3.1 — $\dfrac{2^7}{2^4 \times 2^{-1}}$
Bottom: $2^{4 + (-1)} = 2^3$. Then $\dfrac{2^7}{2^3} = 2^{7-3} = 2^4 = \mathbf{16}$.
3.2 — $(4^2)^{-1} \times 4^3$
$(4^2)^{-1} = 4^{2 \times (-1)} = 4^{-2}$. Then $4^{-2} \times 4^3 = 4^{-2+3} = 4^1 = \mathbf{4}$.
3.3 — $7^{-2} \times 7^2$
Product rule: $7^{-2+2} = 7^0 = \mathbf{1}$ (zero-index rule).
3.4 — $4^3 \times 4^{-3}$
Product rule: $4^{3 + (-3)} = 4^0 = \mathbf{1}$.

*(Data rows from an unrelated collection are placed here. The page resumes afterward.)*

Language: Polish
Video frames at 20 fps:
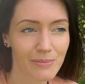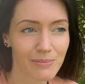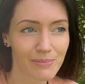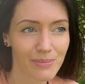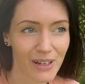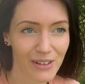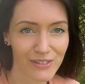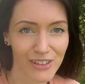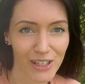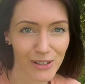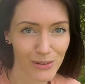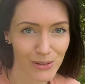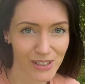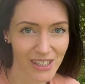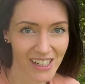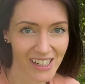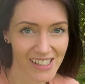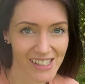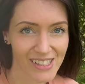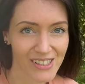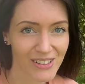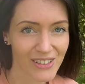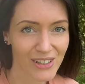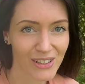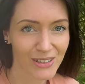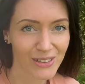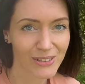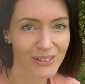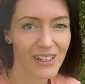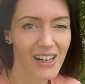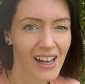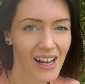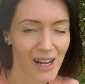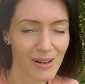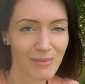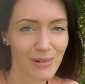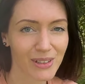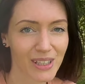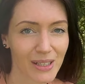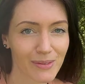pewnie już teraz z ogrodu, a
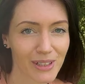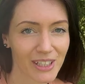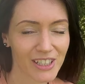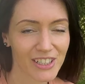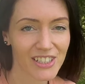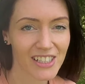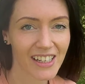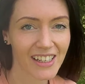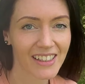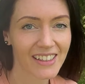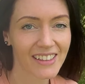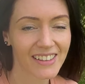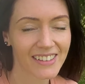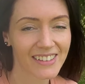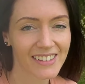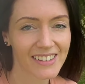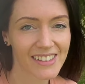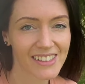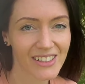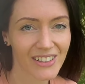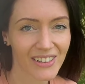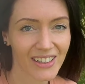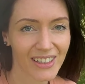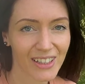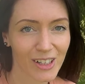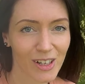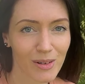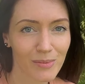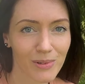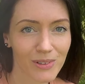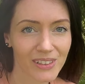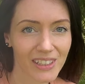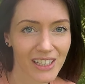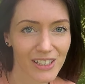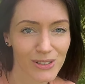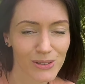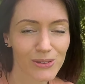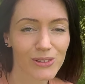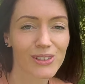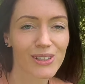potem jeszcze y, z kolejnego
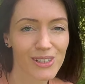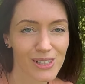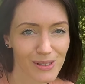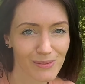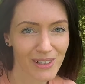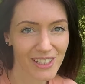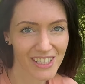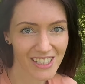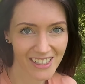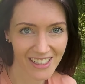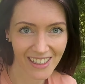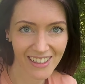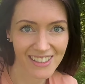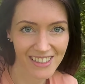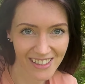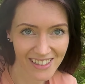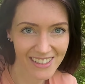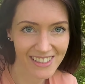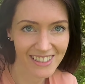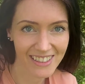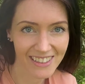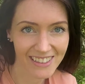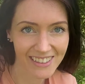montażu. Do zobaczenia, cześć!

3.5 — $\dfrac{3^0 \times 3^5}{3^2}$
$3^0 = 1$, so numerator is $1 \times 3^5 = 3^5$. Quotient: $\dfrac{3^5}{3^2} = 3^{5-2} = 3^3 = \mathbf{27}$.
3.6 — $\dfrac{5^2 \times 5^0}{5^{-1}}$
$5^0 = 1$, so numerator is $5^2$. Quotient: $\dfrac{5^2}{5^{-1}} = 5^{2 - (-1)} = 5^{2+1} = 5^3 = \mathbf{125}$.
3.7 — $\dfrac{(2^3)^2 \times 2^{-4}}{2^0 \times 2^{-1}}$
Power: $(2^3)^2 = 2^6$. Numerator: $2^6 \times 2^{-4} = 2^{6+(-4)} = 2^2$.
Denominator: $2^0 \times 2^{-1} = 2^{0+(-1)} = 2^{-1}$.
Whole expression: $\dfrac{2^2}{2^{-1}} = 2^{2-(-1)} = 2^3 = \mathbf{8}$.
3.8 — $\dfrac{6^{-1} \times 6^4}{6^2}$
Top: $6^{-1+4} = 6^3$. Whole: $\dfrac{6^3}{6^2} = 6^{3-2} = 6^1 = \mathbf{6}$.